2. God sometimes employs unexpected and unlikely means to accomplish His designs. Paul wished to go to Rome, but how? perhaps he had no definite plan, but God had. No sooner had the apostle and his friends left Sidon, to sail unto Italy, than perils commenced — "Because the winds were contrary," the perils increased — "All hope that we should be saved was taken away." What about Rome, Paul? we see Crete, and Clauda, and Malta, but no Rome.

3. That genuine faith in the certainty of Divine Providence stimulates and directs the free action of man.
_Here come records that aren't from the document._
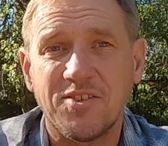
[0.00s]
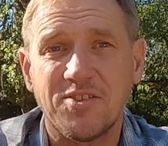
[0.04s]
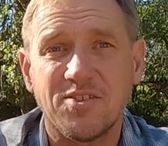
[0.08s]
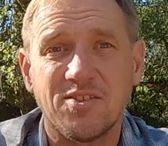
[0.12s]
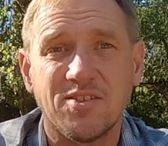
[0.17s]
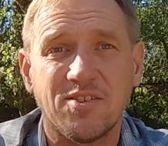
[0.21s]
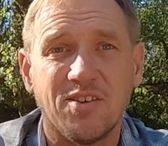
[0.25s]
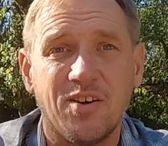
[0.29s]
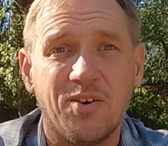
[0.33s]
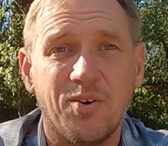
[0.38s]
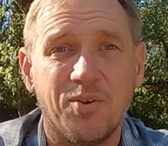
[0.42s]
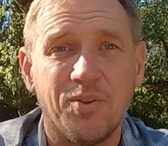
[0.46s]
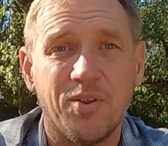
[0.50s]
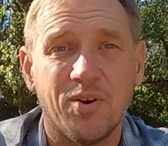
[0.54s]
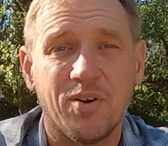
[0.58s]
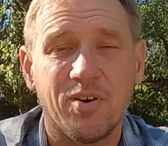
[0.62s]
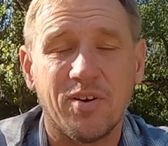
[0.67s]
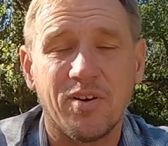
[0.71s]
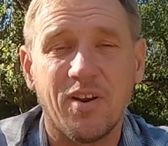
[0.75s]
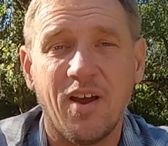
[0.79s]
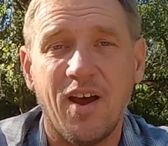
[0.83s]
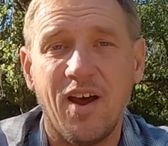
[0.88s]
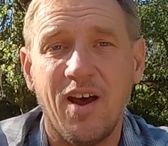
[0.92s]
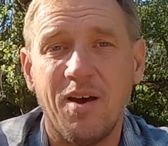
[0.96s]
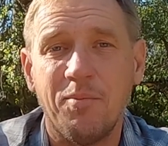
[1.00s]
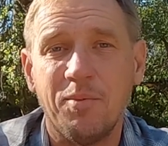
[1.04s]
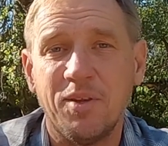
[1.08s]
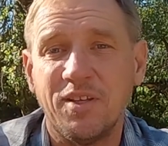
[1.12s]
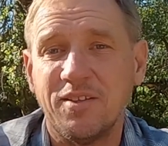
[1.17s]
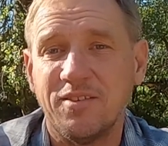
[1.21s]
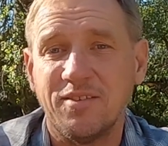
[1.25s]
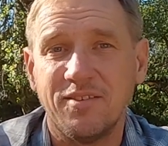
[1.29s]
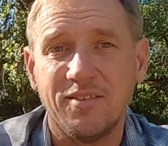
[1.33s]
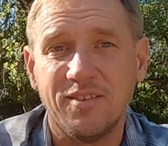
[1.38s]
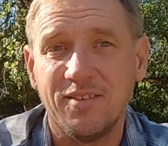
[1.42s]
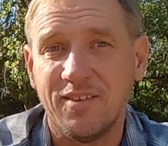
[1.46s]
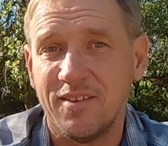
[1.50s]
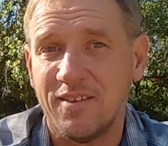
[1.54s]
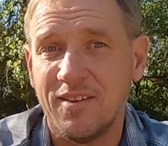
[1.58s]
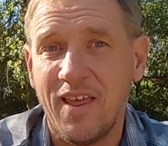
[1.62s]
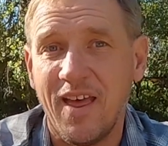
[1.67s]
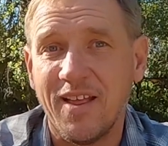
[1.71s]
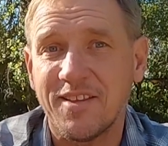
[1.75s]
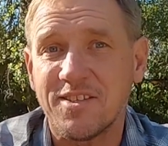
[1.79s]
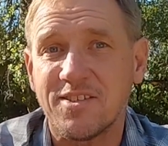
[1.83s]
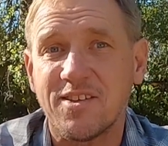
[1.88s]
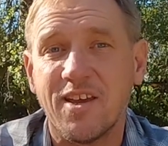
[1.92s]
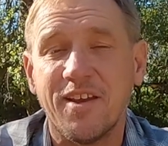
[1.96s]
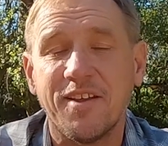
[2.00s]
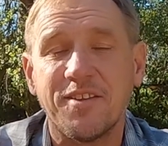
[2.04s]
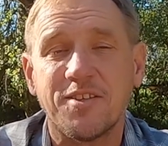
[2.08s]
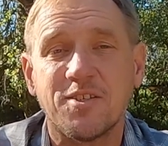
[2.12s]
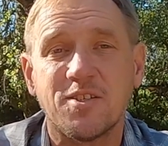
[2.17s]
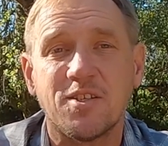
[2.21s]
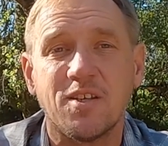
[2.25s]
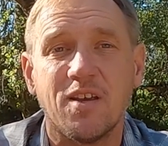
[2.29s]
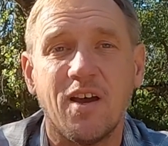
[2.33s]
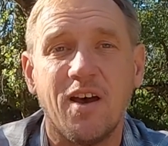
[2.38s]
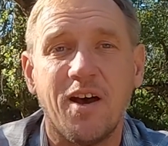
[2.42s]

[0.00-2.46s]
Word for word: so they're in common in that sense.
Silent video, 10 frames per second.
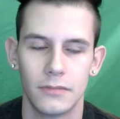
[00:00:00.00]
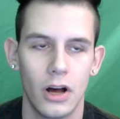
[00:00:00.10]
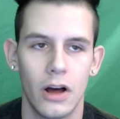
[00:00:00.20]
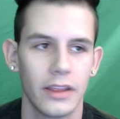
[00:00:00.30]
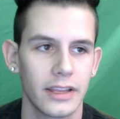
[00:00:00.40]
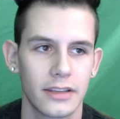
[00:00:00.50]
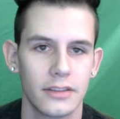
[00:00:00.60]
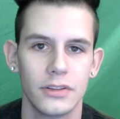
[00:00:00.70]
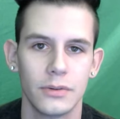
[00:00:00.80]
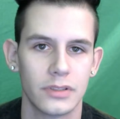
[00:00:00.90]
All it
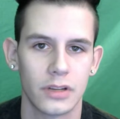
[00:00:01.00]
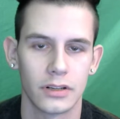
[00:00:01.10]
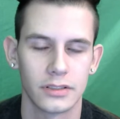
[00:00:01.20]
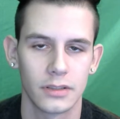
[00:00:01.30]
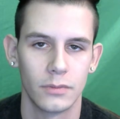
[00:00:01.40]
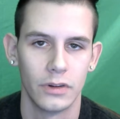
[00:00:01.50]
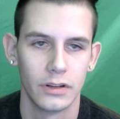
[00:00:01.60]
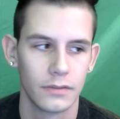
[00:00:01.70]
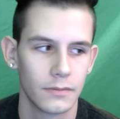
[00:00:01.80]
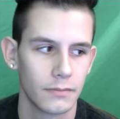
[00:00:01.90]
can do is hurt someone.
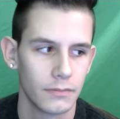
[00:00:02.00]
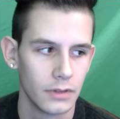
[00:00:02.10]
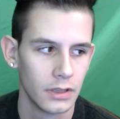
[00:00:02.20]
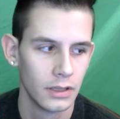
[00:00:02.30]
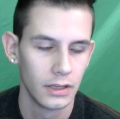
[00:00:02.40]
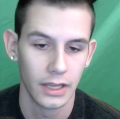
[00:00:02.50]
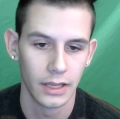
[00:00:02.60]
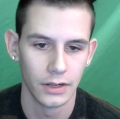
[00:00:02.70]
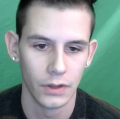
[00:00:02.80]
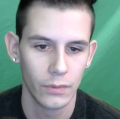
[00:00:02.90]

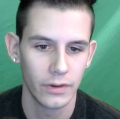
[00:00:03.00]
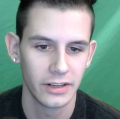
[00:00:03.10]
And no one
There is one verse in this chapter which is beautifully illustrative of this truth — "Paul said to the centurion, Except these abide in the ship, ye cannot be saved." He believed that God had ordained a certain end, but not as detached from means adapted to secure that end.

II. PAUL AS THE SERVANT OF DIVINE PROVIDENCE. After looking upon the character of the apostle as given here during the voyage, we are struck with —

1. His deep sense of Divine responsibility. "For there stood by me this night the angel of God, whose I am, and whom I serve." This is the foundation of Christian excellence in all, an intelligent feeling that we are God's.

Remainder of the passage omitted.